[Records from a data collection]
=== Section Start ===

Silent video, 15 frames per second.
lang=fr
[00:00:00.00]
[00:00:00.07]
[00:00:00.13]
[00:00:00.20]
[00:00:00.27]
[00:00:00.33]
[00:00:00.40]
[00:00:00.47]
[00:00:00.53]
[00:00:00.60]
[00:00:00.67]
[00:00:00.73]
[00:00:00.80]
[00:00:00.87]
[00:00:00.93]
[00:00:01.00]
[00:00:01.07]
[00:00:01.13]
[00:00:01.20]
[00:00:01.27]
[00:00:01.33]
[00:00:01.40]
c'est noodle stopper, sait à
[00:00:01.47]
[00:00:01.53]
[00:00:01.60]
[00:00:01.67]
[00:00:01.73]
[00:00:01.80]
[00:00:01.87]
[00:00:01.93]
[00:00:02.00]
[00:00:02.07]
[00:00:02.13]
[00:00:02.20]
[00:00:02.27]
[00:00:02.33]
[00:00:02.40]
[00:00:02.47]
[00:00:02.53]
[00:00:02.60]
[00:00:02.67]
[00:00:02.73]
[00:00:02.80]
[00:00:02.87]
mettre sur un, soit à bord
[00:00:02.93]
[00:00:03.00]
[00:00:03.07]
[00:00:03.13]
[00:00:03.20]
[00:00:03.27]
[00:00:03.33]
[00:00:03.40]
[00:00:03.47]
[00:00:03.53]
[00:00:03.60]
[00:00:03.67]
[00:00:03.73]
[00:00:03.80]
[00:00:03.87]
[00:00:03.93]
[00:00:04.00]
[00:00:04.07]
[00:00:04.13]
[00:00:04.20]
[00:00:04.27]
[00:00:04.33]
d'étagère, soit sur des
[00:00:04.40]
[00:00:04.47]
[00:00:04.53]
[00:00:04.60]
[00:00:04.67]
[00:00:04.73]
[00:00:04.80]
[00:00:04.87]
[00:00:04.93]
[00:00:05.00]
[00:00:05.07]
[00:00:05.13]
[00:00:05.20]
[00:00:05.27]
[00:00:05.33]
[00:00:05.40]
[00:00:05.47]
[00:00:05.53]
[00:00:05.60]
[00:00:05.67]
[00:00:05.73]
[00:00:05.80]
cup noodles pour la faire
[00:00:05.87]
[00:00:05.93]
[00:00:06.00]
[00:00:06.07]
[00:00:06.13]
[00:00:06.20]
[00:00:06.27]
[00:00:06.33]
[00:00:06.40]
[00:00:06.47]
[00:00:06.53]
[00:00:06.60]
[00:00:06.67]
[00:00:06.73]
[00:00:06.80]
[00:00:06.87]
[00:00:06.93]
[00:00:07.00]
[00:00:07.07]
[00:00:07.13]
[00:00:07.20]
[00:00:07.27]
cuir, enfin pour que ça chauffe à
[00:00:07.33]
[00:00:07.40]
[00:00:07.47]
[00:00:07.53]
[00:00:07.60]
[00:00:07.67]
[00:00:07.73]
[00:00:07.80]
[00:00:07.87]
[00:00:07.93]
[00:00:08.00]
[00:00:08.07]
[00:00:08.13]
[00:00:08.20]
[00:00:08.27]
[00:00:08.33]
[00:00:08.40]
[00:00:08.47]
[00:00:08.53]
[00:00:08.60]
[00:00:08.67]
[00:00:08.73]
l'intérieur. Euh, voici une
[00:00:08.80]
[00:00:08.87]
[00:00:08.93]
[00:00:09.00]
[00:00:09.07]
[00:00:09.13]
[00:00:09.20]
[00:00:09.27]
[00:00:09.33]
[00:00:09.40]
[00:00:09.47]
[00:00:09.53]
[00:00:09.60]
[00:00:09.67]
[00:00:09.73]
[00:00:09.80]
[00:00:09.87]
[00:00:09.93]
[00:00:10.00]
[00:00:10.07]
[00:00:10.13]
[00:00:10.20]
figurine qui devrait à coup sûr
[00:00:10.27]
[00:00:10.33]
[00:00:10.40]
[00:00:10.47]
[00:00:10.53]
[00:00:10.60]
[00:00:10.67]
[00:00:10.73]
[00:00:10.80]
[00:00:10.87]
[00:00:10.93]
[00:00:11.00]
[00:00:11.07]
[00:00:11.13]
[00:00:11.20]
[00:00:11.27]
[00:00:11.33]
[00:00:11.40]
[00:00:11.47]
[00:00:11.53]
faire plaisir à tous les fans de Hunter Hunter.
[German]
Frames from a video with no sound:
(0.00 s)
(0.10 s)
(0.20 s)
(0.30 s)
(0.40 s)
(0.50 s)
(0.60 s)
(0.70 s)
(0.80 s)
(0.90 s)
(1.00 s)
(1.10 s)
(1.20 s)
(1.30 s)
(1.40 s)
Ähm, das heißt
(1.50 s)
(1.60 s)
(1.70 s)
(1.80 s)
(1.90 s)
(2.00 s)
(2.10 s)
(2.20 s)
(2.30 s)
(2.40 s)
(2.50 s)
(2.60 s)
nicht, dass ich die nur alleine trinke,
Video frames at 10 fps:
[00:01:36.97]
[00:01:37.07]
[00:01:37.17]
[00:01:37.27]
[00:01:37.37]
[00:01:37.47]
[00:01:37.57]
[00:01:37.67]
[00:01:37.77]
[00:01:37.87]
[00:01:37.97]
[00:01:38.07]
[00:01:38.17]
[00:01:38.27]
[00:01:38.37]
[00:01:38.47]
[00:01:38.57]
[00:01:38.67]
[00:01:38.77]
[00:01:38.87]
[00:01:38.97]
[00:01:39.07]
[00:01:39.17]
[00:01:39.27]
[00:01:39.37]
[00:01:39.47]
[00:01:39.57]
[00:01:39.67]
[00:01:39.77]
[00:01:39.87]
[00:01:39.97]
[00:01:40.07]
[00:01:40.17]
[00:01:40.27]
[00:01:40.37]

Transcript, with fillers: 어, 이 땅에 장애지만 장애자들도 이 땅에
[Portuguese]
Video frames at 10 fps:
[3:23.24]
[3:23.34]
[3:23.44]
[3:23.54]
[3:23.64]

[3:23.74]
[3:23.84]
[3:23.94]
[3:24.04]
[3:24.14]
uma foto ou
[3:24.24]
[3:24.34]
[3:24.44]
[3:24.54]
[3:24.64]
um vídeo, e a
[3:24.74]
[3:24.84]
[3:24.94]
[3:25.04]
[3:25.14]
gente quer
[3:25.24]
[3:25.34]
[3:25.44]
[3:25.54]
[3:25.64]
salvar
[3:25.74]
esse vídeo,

=== Section End ===

» **What needs to be done**: Nothing but lines that contain "with" should appear in the answer. Copy each from the records.

» **Your response**:
Frames from a video with no sound:
Transcript, with fillers: 어, 이 땅에 장애지만 장애자들도 이 땅에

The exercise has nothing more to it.